Psychology as a Profession In the appendix you will find an appendix written by Jennifer Lento, »Psychology as a Profession«, which can serve as a guide for students who want to specialize in psychology studies or in the context of professional training. The topics dealt with in this appendix include the advantages of a degree in psychology and a degree in psychology, the professional development opportunities available to a psychologist and the job market for graduates and post-graduate psychologists, career opportunities within the disciplines of psychology (e.g. clinical psychology, Psychology in counseling, administration and school, forensic psychology and sports psychology) and tips on preparing well in advance for those who want to do a doctorate.

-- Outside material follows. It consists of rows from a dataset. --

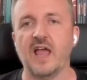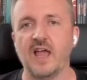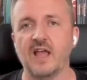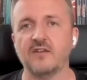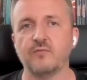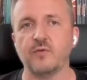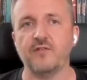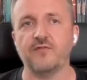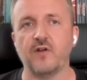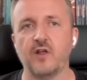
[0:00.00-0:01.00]
And we
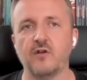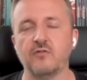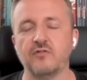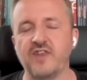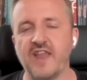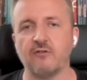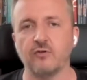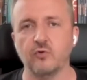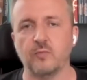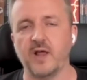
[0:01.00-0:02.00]
follow
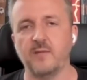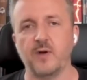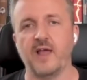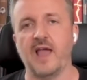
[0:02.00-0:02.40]
Naru, played by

Improved "Critical Inquiry" section I have set myself the goal of encouraging students to think critically in a natural way throughout the book; this is even more true of the stories that are intended to encourage active learning of the key concepts of psychology. In addition to the new learning objectives and the Summary of Learning Objectives to encourage critical reading to develop an understanding of key terms, the 8th Edition includes the following opportunities for students to develop and practice their critical thinking skills. 4 7 chap. 1 takes a unique approach to critical thinking in introducing students to research methods in psychology. The fallacies of our everyday intuition and common sense are emphasized and the necessity of psychology as a science is emphasized. Critical thinking is introduced as a key concept for this chapter (7 Section 1.1.2). The discussions on statistical inference are intended to encourage students to think again and apply simple statistical principles to such arguments (7 Section 1.5). 4 The boxes »Critically Asked« can be found throughout the book and are intended to demonstrate to students a critical approach to some key questions in psychology as a model. Take a look, for example, at the new box "Critically asked: ADHD - the pathologization of savagery or a real disorder?" (7 beginning of chapter 6).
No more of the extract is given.